Parsing user agents in EventLogging data

List overview All Threads
Download

newer

older

Investigating frequency of section...

stats.wikimedia.org (and other...

Tilman Bayer

15 Sep 2016 15 Sep '16

3:21 a.m.

Hi all,

the webrequest and pageview_hourly tables on Hive contain the very useful user_agent_map field, which stores the following data extracted from the raw user agent (still available as a separate field): device_family, browser_family, browser_major, os_family, os_major, os_minor and wmf_app_version. (The Analytics Engineering team has built a dashboard that uses this data and last month published a popular blog post about it.) I understand it is mainly based on the ua-parser library (http://www.uaparser.org/ ) .

In contrast, the event capsule in our EventLogging tables only contains the raw, unparsed user agent.

* Does anyone on this list have experience in parsing user agents in EventLogging data for the purpose of detecting browser family, version etc, and would like to share advice on how to do this most efficiently? (In the past, I have written some expressions in MySQL to extract the app version number for the Wikipedia apps. But it seems a bit of a pain to do that for classifying browsers in general. One option would be to export the data and use the Python version of ua-parser, however doing it directly in MySQL would fit better into existing workflows.)

* Assuming it is technically possible to add such a pre-parsed user_agent_map field to the EventLogging tables, would other analysts be interested in using it too?

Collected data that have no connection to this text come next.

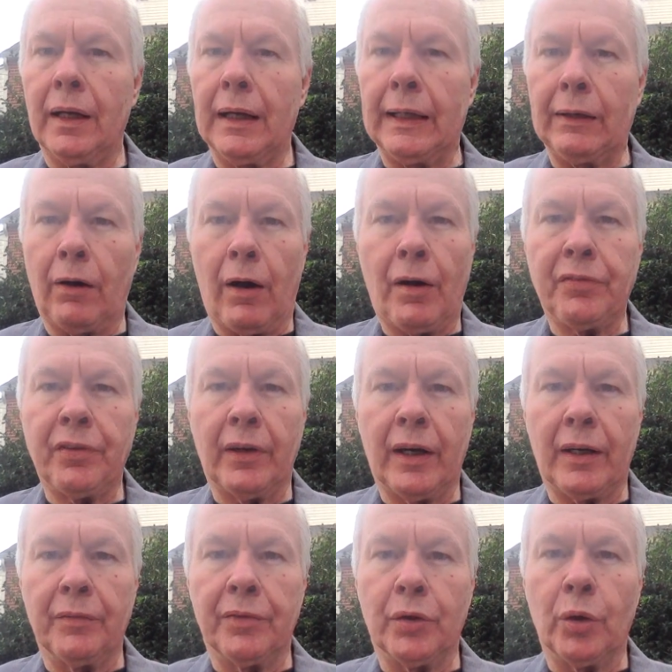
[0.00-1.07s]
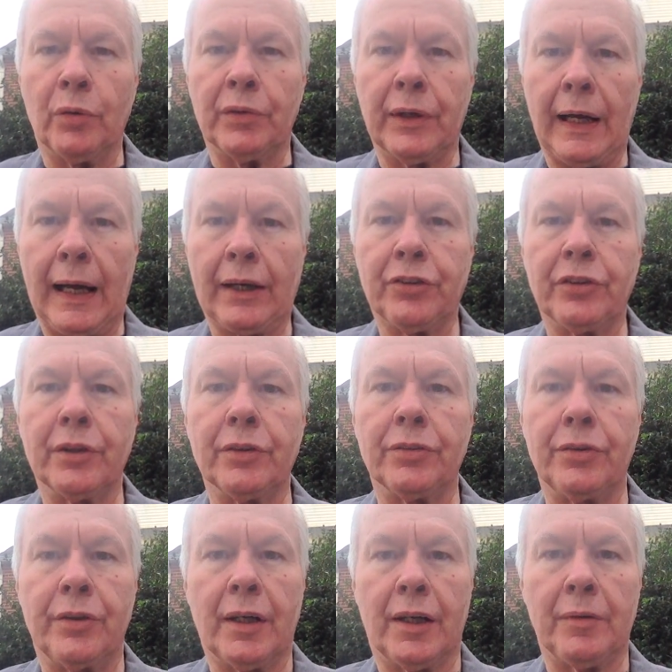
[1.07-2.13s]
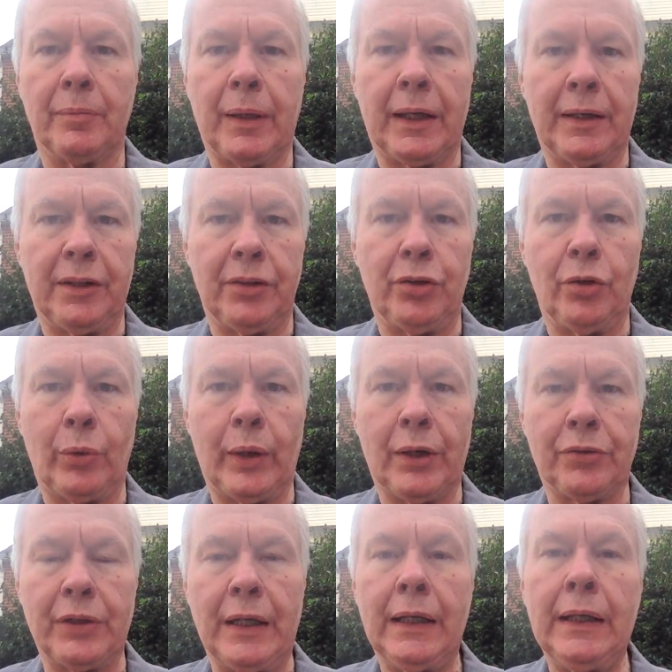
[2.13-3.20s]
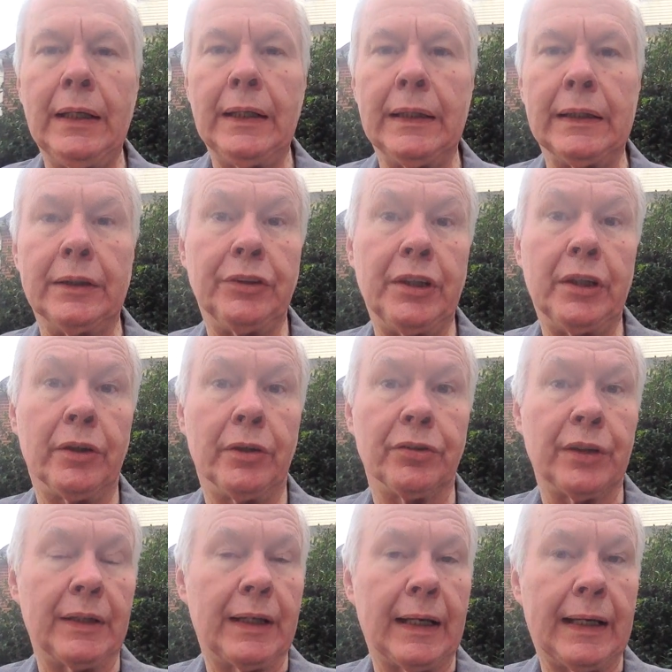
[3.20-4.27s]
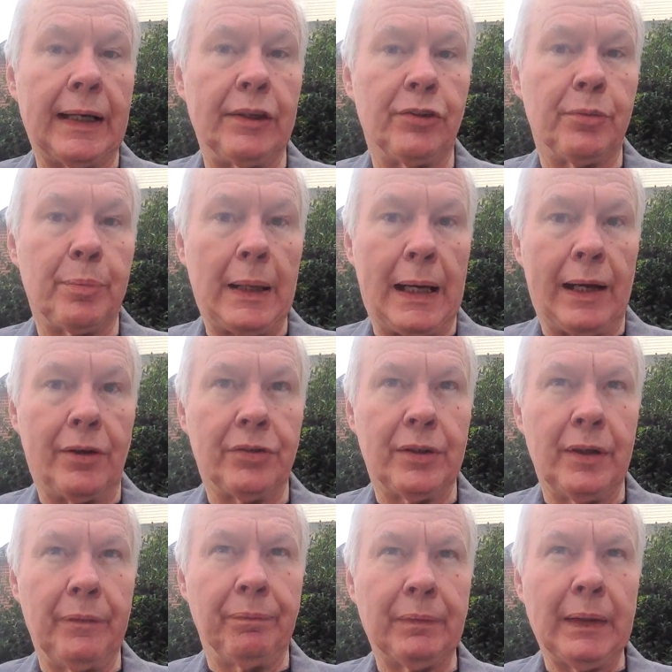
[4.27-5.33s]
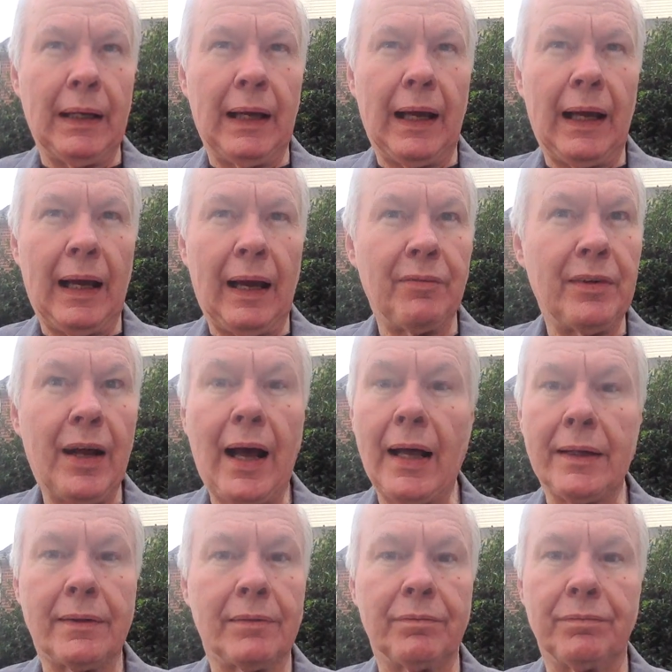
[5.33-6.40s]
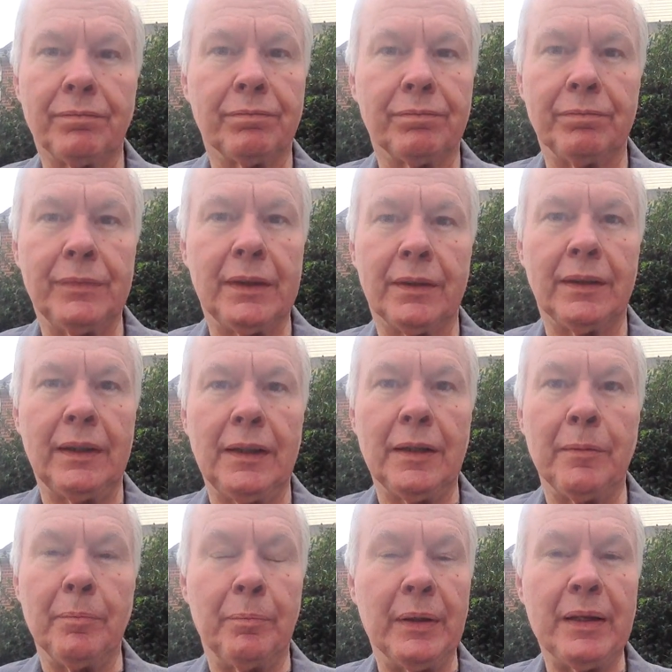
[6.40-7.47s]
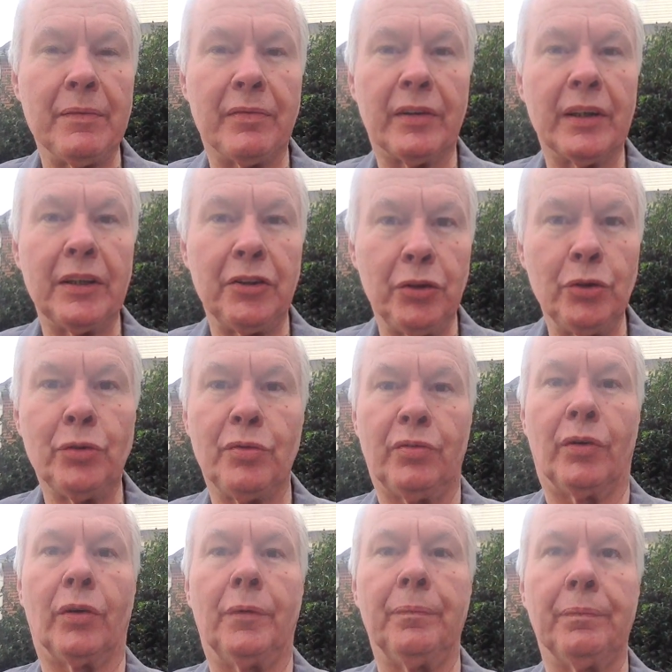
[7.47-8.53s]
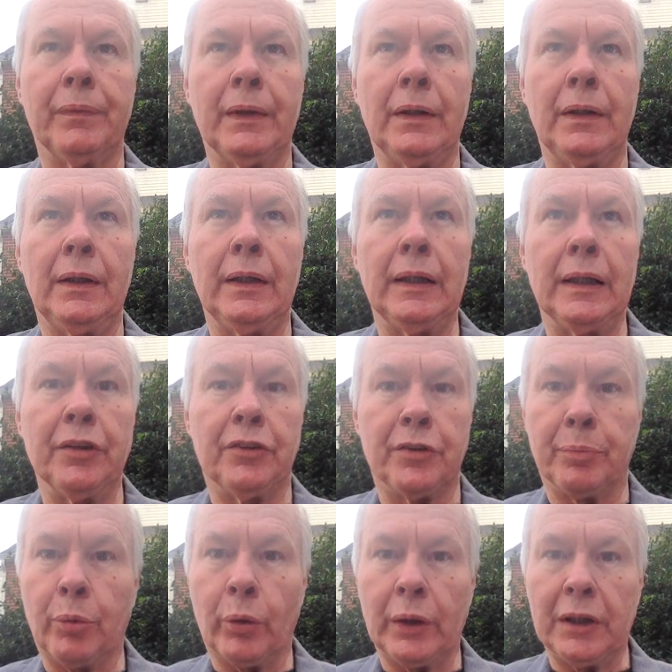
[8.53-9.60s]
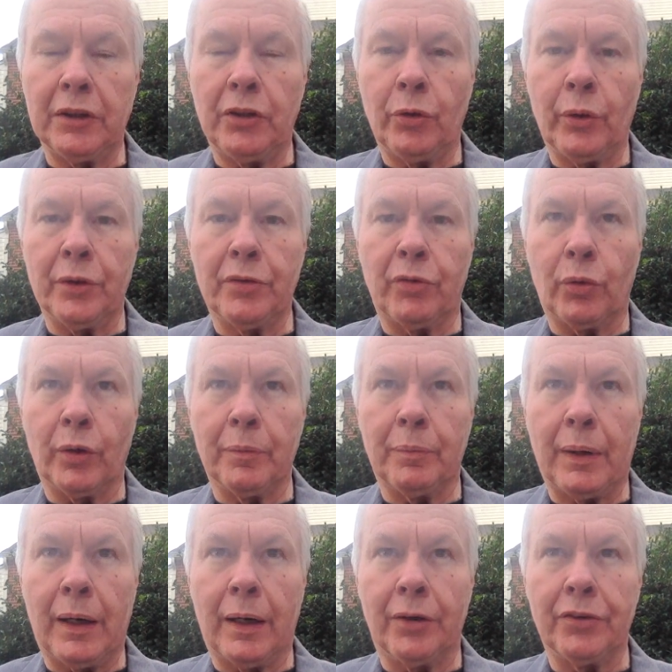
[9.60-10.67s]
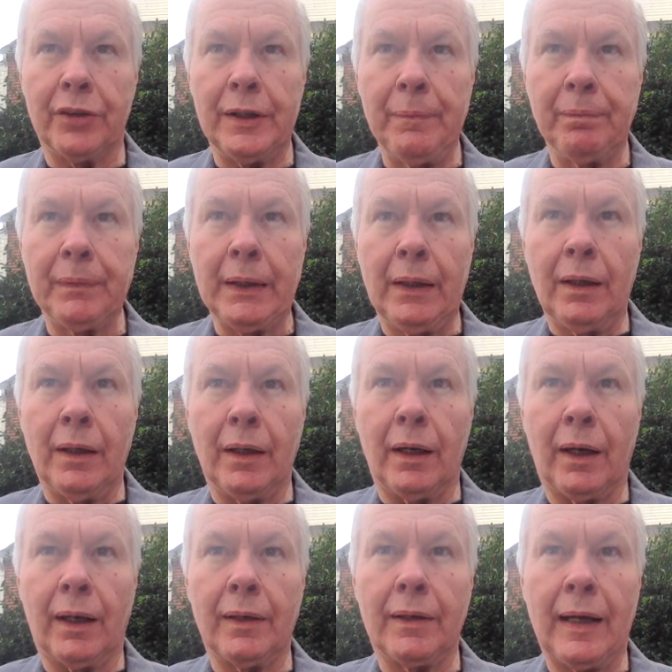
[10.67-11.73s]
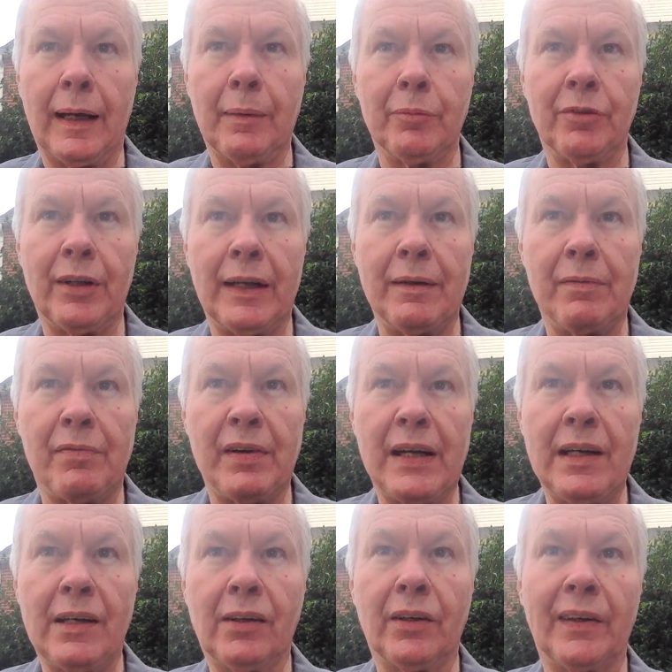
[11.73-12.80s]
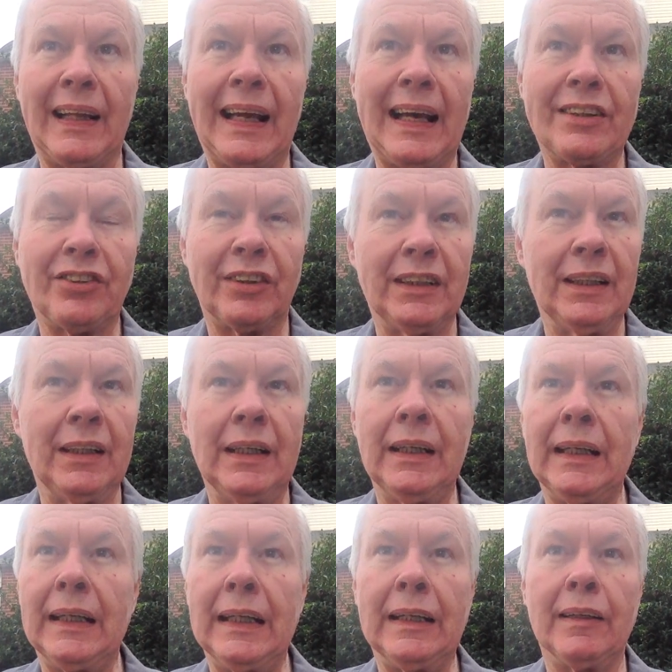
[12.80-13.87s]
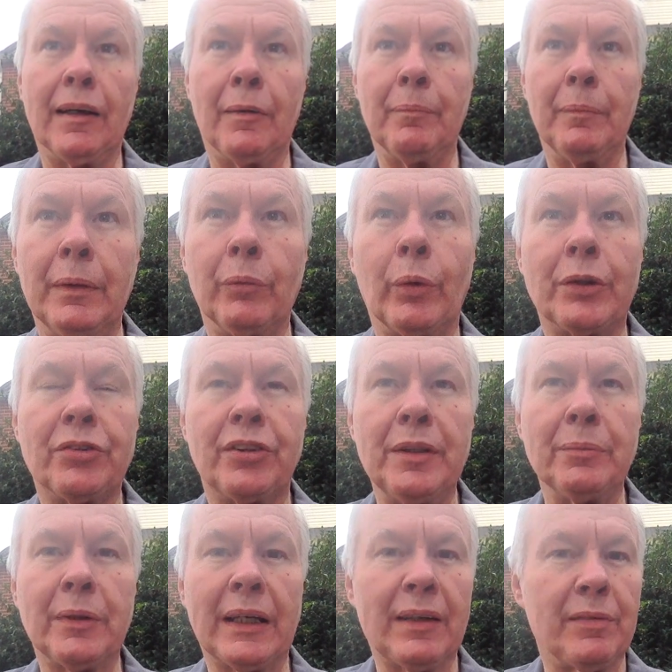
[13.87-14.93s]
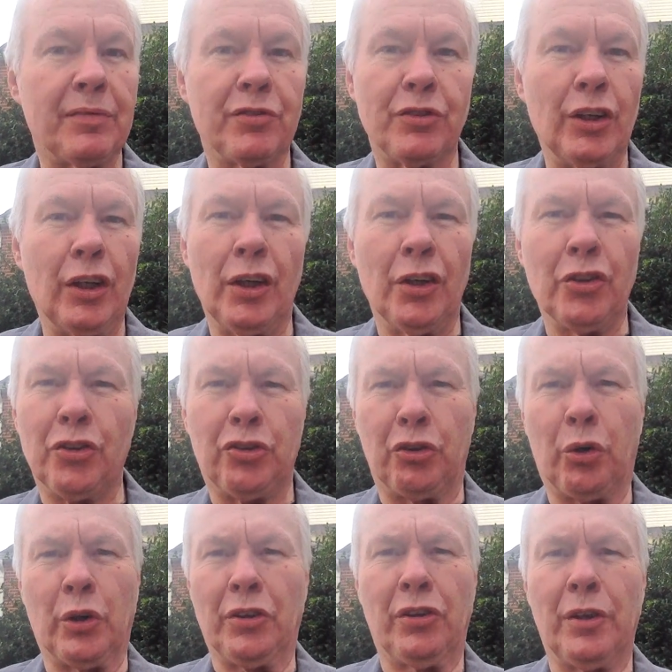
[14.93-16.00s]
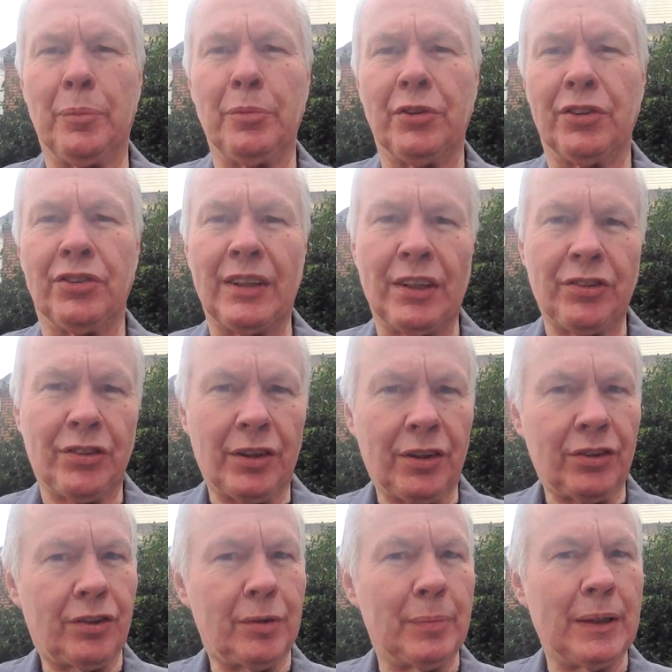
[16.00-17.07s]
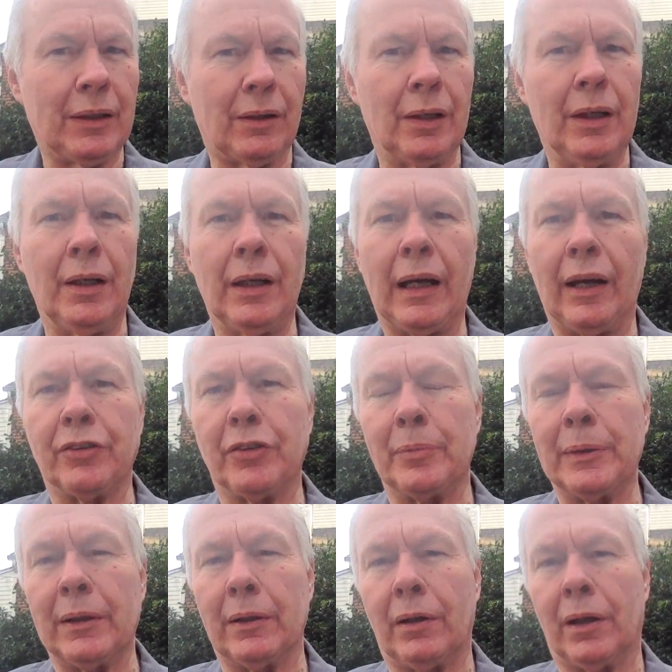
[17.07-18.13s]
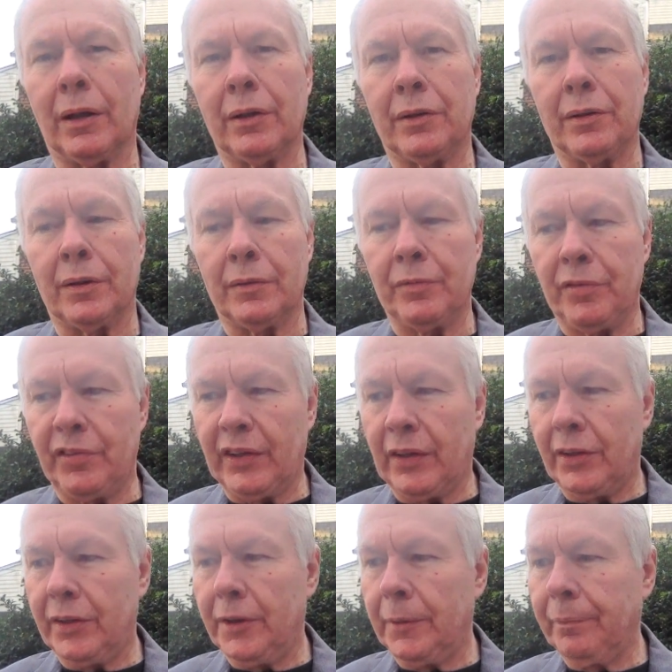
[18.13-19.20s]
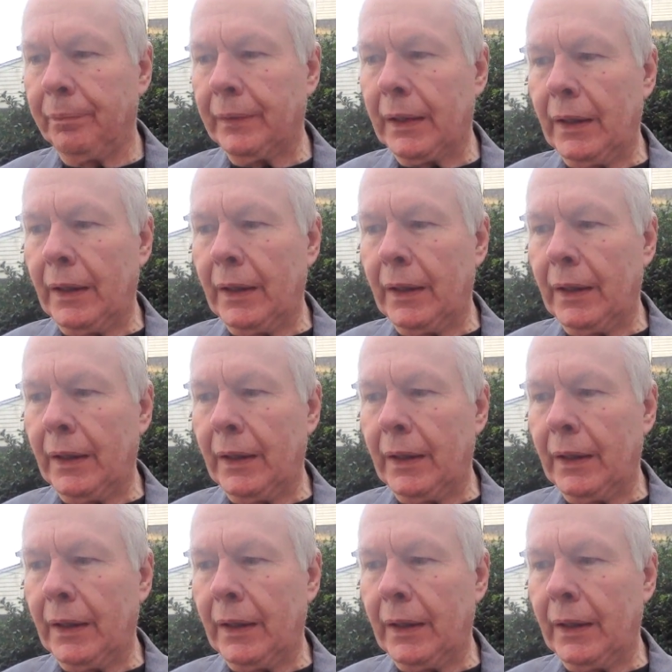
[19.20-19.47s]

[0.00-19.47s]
an awful lot of covert actions done by the U.S. in years and decades past have not been very useful in supporting U.S. foreign policy. A lot of times they fail, or they actually end up, what seems like a short-term success turns out to be a long-term failure.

This came up recently with the Reading web team, for the purpose of investigating whether certain issues are caused by certain browsers only. But I imagine it has arisen in other places as well.

-- Tilman Bayer Senior Analyst Wikimedia Foundation IRC (Freenode): HaeB

Show replies by date

Federico Leva (Nemo)

15 Sep 15 Sep

9:06 a.m.

Tilman Bayer, 15/09/2016 01:21:

...

This came up recently with the Reading web team, for the purpose of investigating whether certain issues are caused by certain browsers only. But I imagine it has arisen in other places as well.

Definitely. https://www.mediawiki.org/wiki/EventLogging/UserAgentSanitization

Nemo

Dan Andreescu

6:18 p.m.

The problem with working on EL data in hive is that the schemas for the tables can change at any point, in backwards-incompatible ways. And maintaining tables dynamically is harder here than in mysql world (where EL just tries to insert, and creates the table on failure). So, while it's relatively easy to use ua-parser (see below), you can't easily access EL data in hive tables. However, we do have all EL data in hadoop, so you can access it with Spark. Andrew's about to answer with more details on that. I just thought this might be useful if you sqoop EL data from mysql or otherwise import it into a Hive table:

from stat1002, start hive, then:

ADD JAR /srv/deployment/analytics/refinery/artifacts/org/wikimedia/analytics/refinery/refinery-hive-0.0.35.jar;

CREATE TEMPORARY FUNCTION ua_parser as 'org.wikimedia.analytics.refinery.hive.UAParserUDF';

select ua_parser('Wikimedia Bot');

On Thu, Sep 15, 2016 at 1:06 AM, Federico Leva (Nemo) nemowiki@gmail.com wrote:

...

Tilman Bayer, 15/09/2016 01:21:

...
This came up recently with the Reading web team, for the purpose of investigating whether certain issues are caused by certain browsers only. But I imagine it has arisen in other places as well.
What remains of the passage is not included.